## WHAT YOU WILL DO
Reproduce the data below in full and to the letter, images excepted.

Stored items from a collection
☆ ☆ ☆

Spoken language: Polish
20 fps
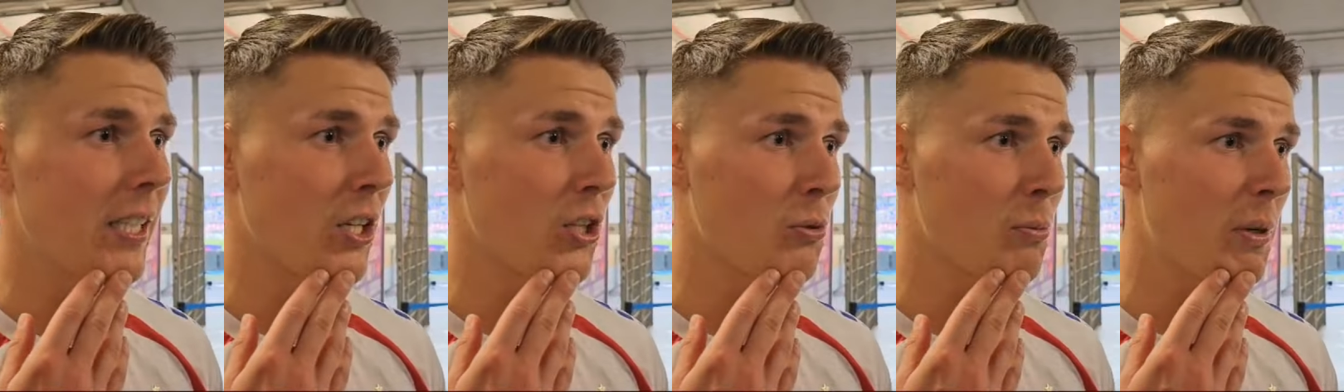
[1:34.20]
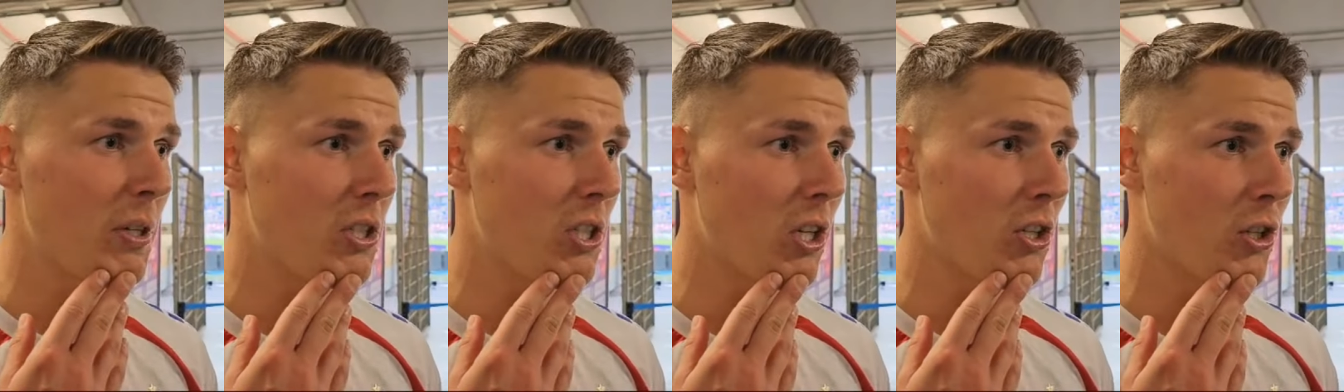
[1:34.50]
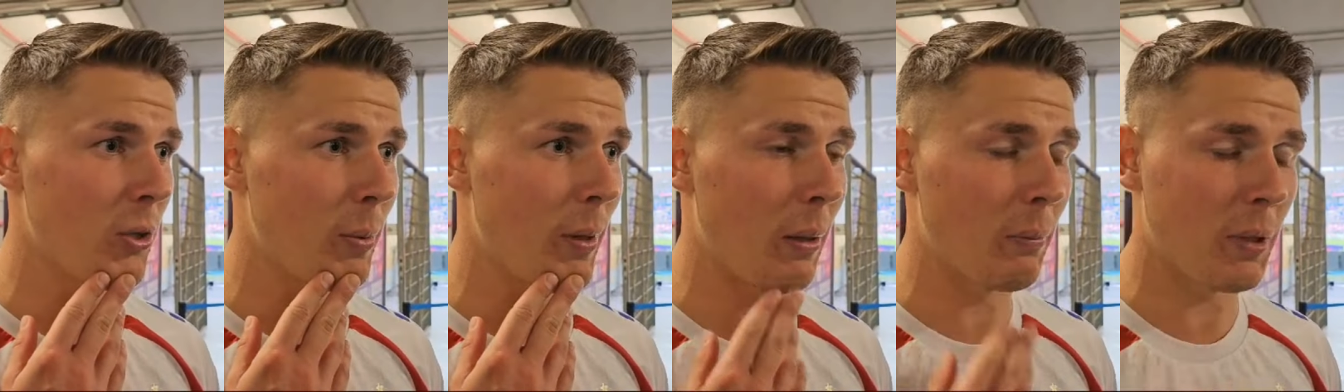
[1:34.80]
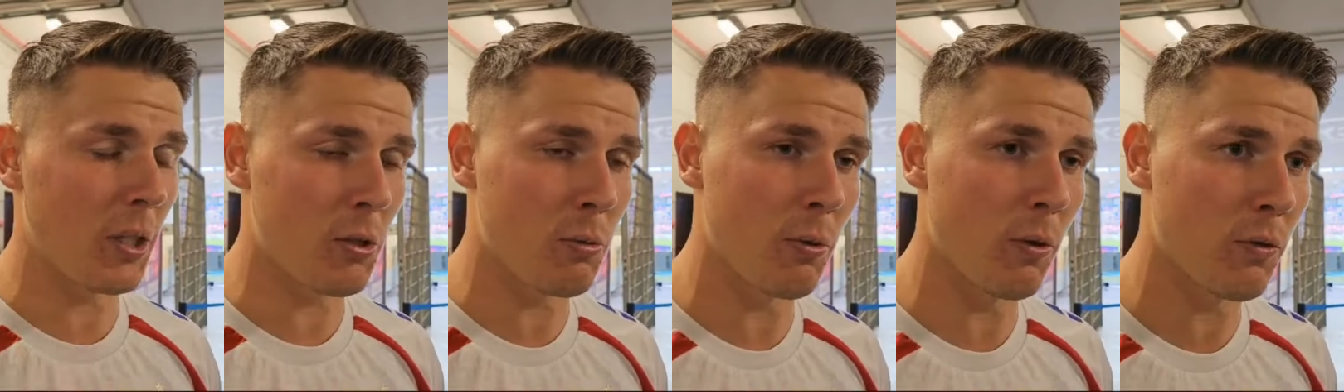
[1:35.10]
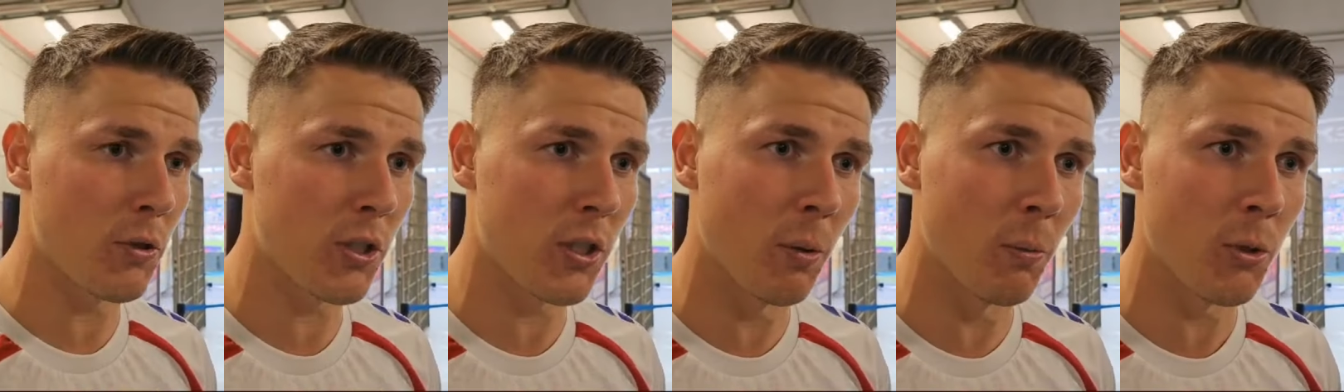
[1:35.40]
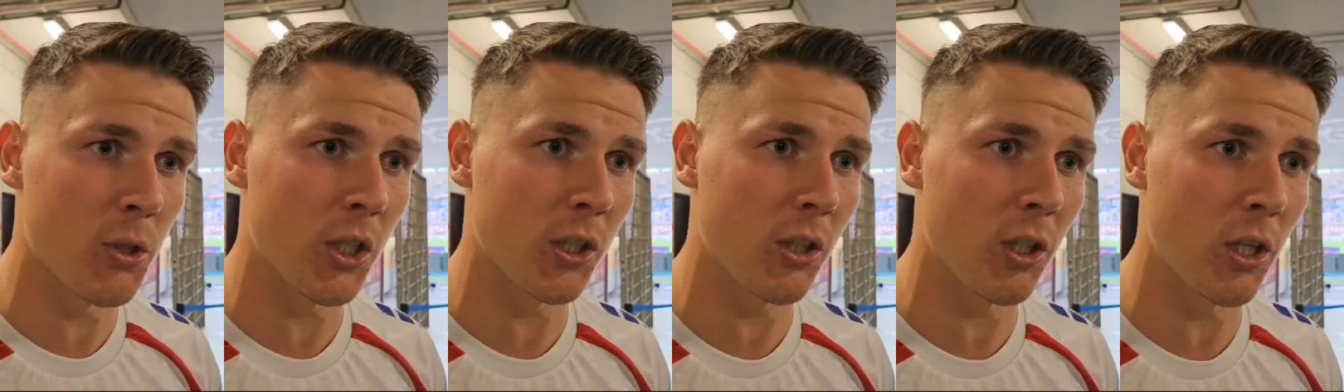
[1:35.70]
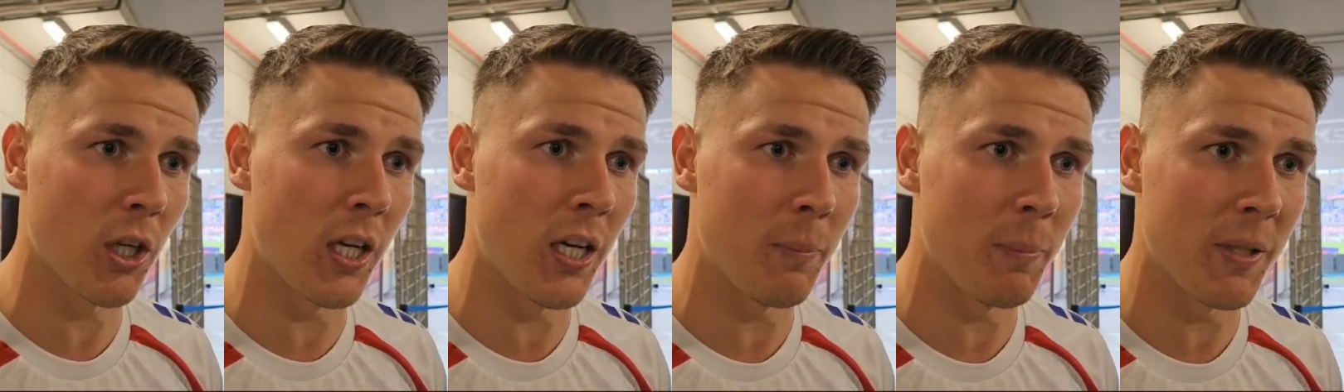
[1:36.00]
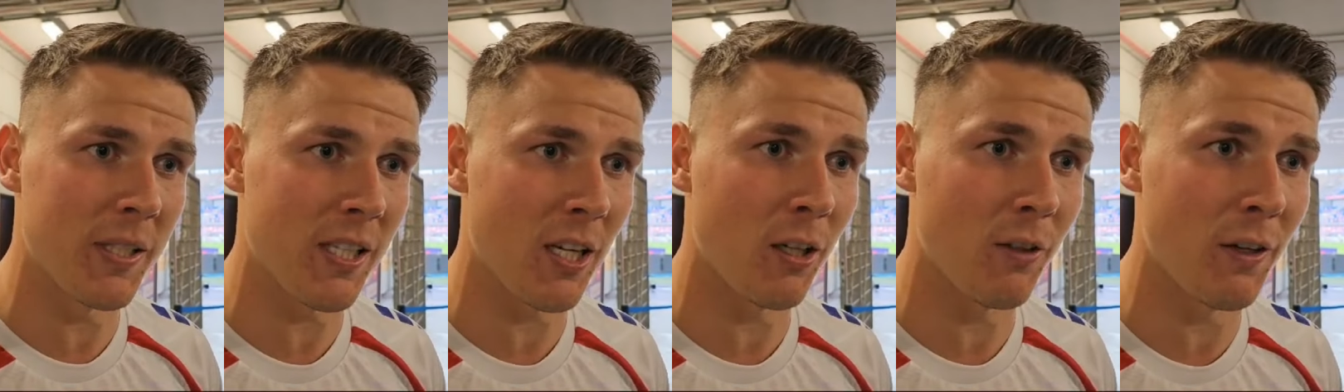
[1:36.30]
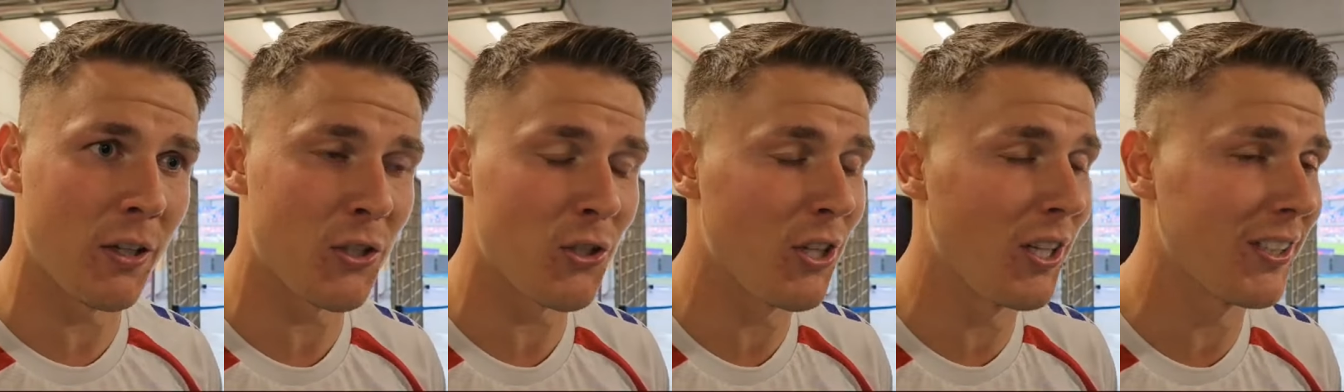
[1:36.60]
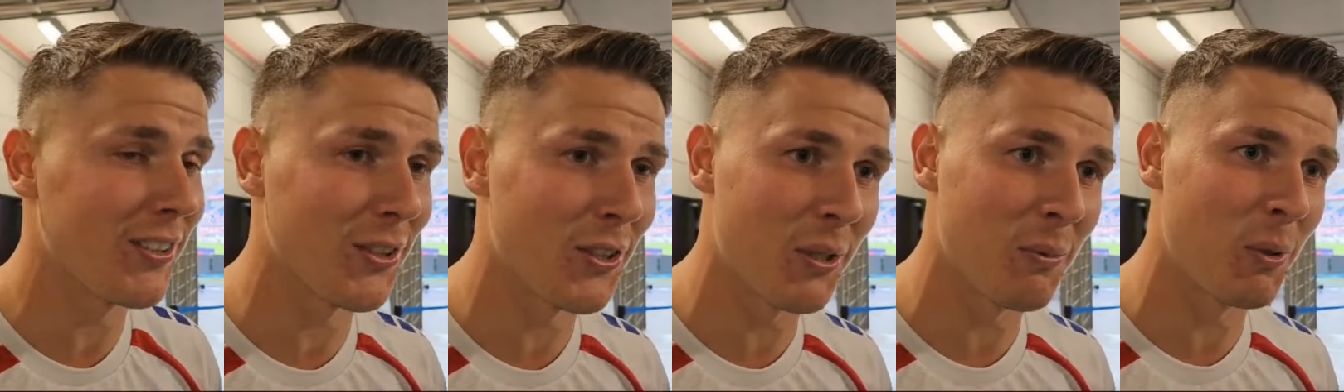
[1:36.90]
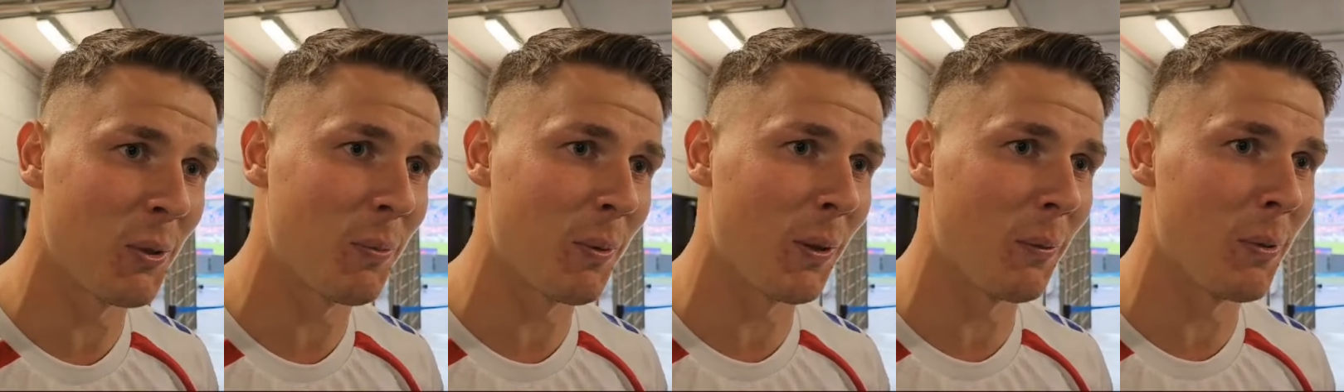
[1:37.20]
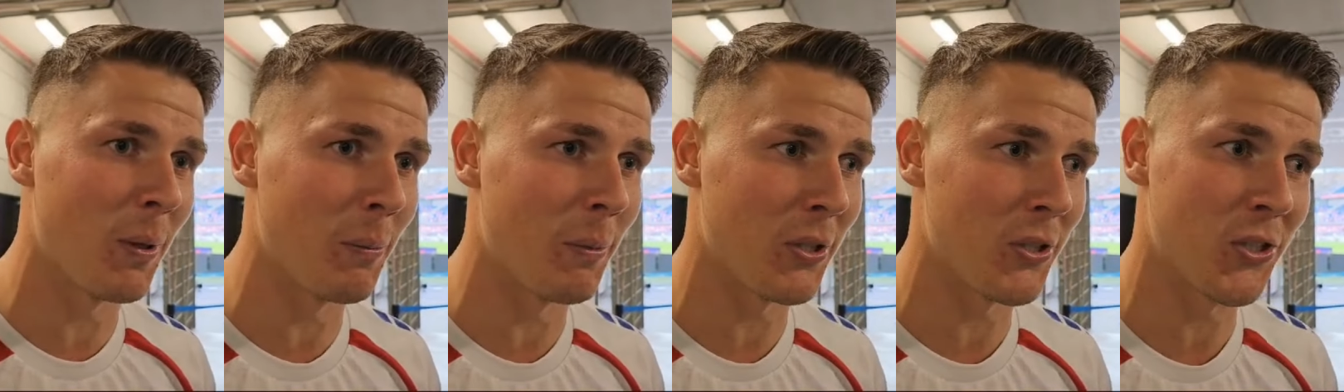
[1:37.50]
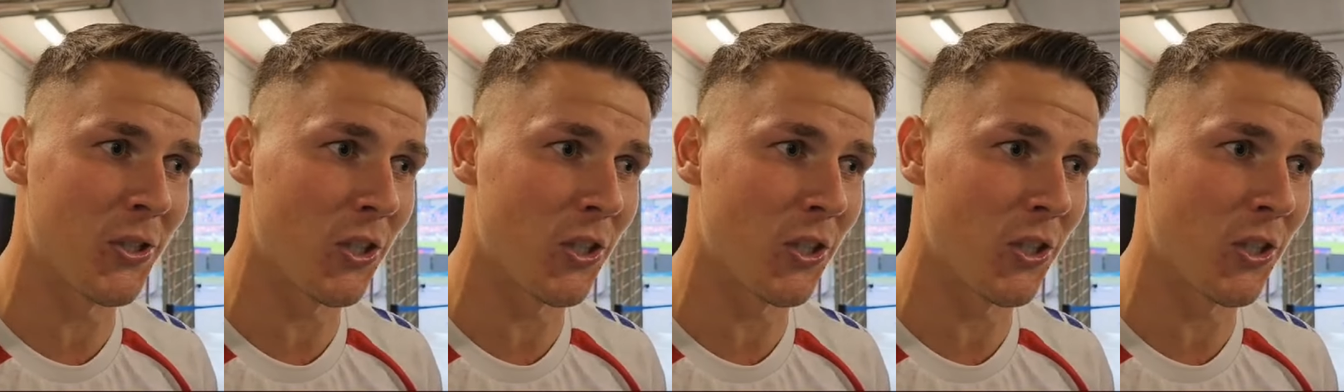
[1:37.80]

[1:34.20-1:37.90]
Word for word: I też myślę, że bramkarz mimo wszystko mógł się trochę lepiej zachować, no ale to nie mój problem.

☆ ☆ ☆

## TASK SOLUTION
Spoken language: Polish
20 fps
[1:34.20]
[1:34.50]
[1:34.80]
[1:35.10]
[1:35.40]
[1:35.70]
[1:36.00]
[1:36.30]
[1:36.60]
[1:36.90]
[1:37.20]
[1:37.50]
[1:37.80]

[1:34.20-1:37.90]
Word for word: I też myślę, że bramkarz mimo wszystko mógł się trochę lepiej zachować, no ale to nie mój problem.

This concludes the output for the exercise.